A word-for-word copy of the entries, with images excluded, is the expected answer.

----- Information given -----

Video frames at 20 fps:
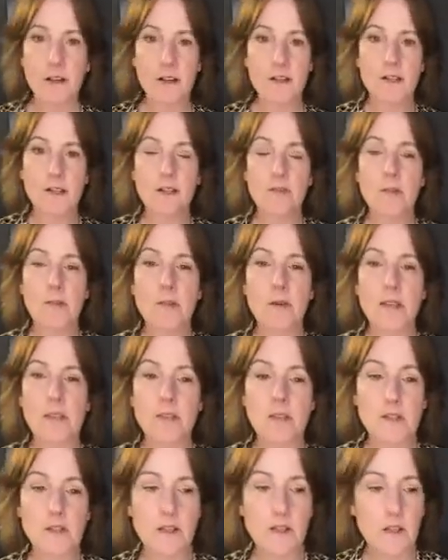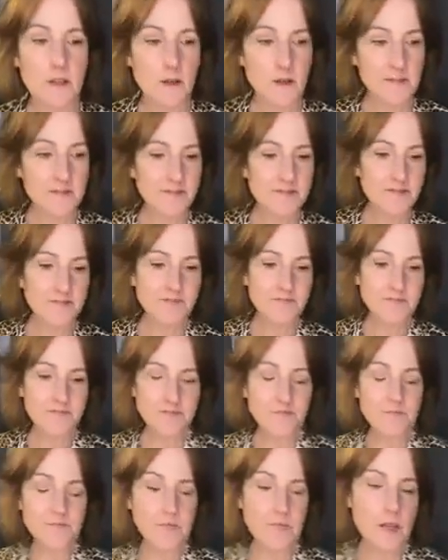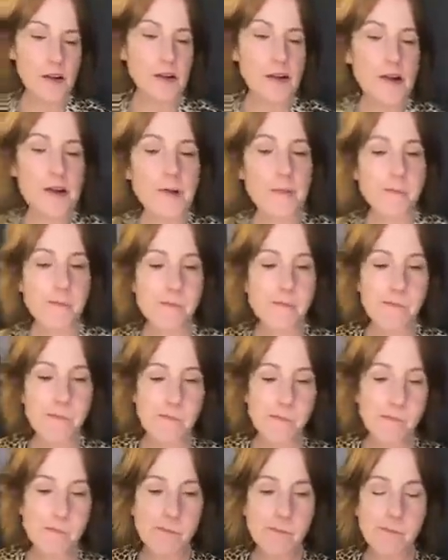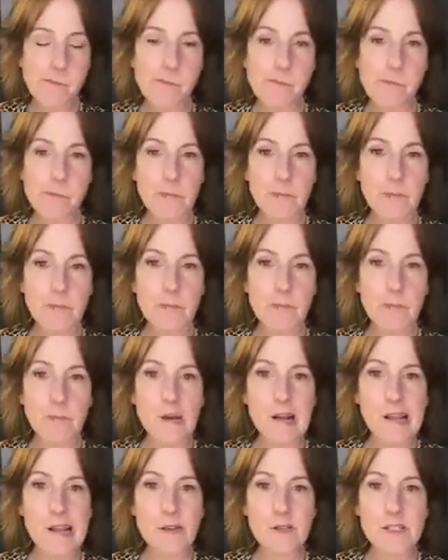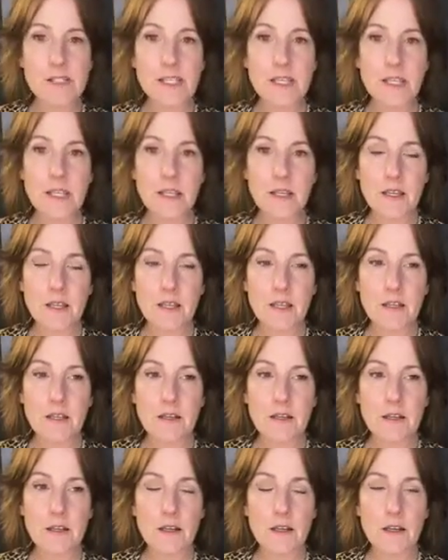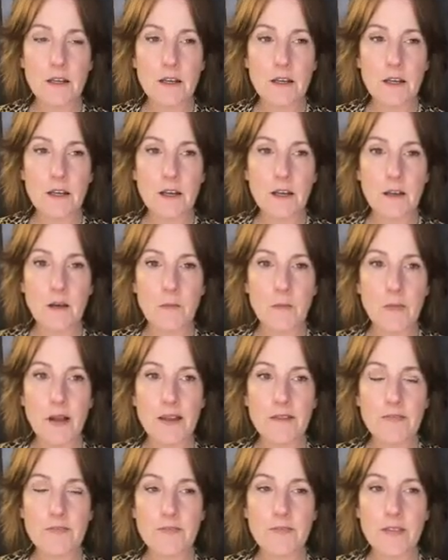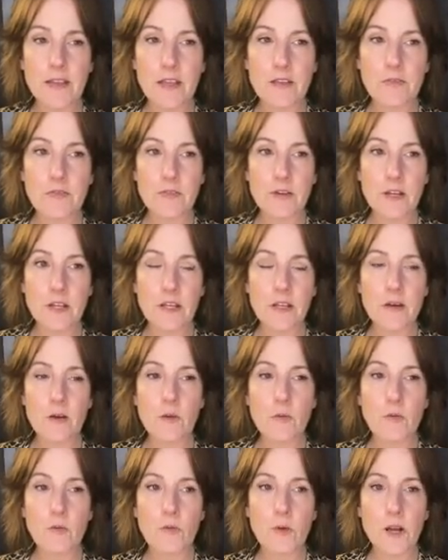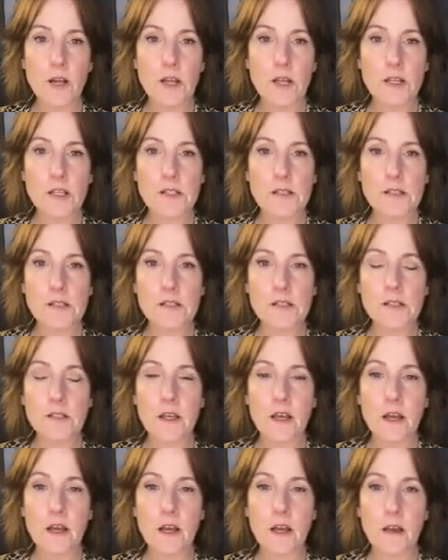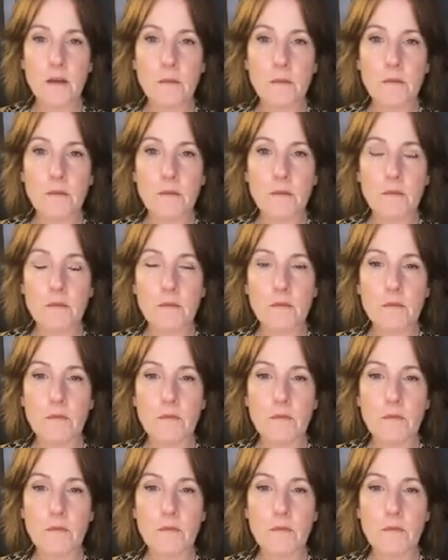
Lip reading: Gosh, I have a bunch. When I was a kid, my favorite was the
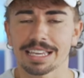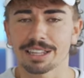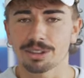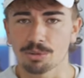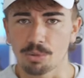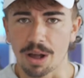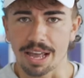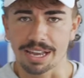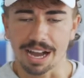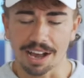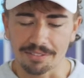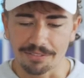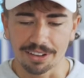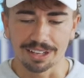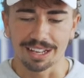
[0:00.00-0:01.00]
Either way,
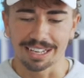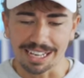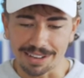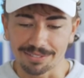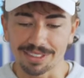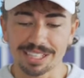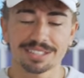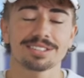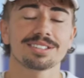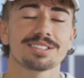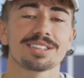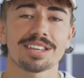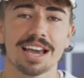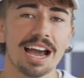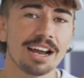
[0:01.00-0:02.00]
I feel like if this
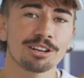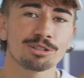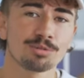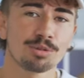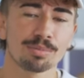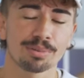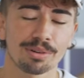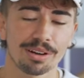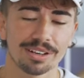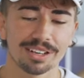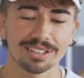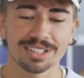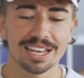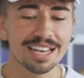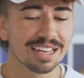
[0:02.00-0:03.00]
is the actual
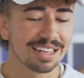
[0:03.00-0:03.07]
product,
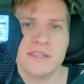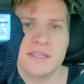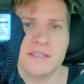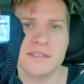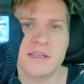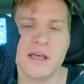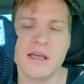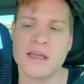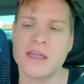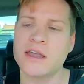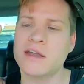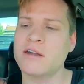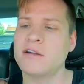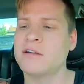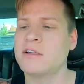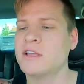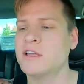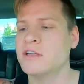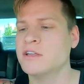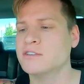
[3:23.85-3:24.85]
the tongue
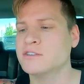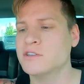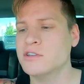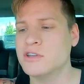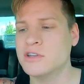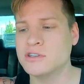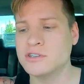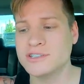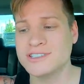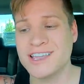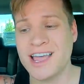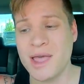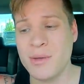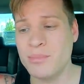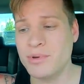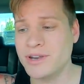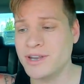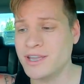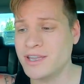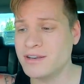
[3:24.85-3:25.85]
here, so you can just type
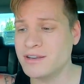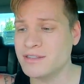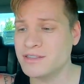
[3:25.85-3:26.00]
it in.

-----

Output of the task
Video frames at 20 fps:
Lip reading: Gosh, I have a bunch. When I was a kid, my favorite was the
[0:00.00-0:01.00]
Either way,
[0:01.00-0:02.00]
I feel like if this
[0:02.00-0:03.00]
is the actual
[0:03.00-0:03.07]
product,
[3:23.85-3:24.85]
the tongue
[3:24.85-3:25.85]
here, so you can just type
[3:25.85-3:26.00]
it in.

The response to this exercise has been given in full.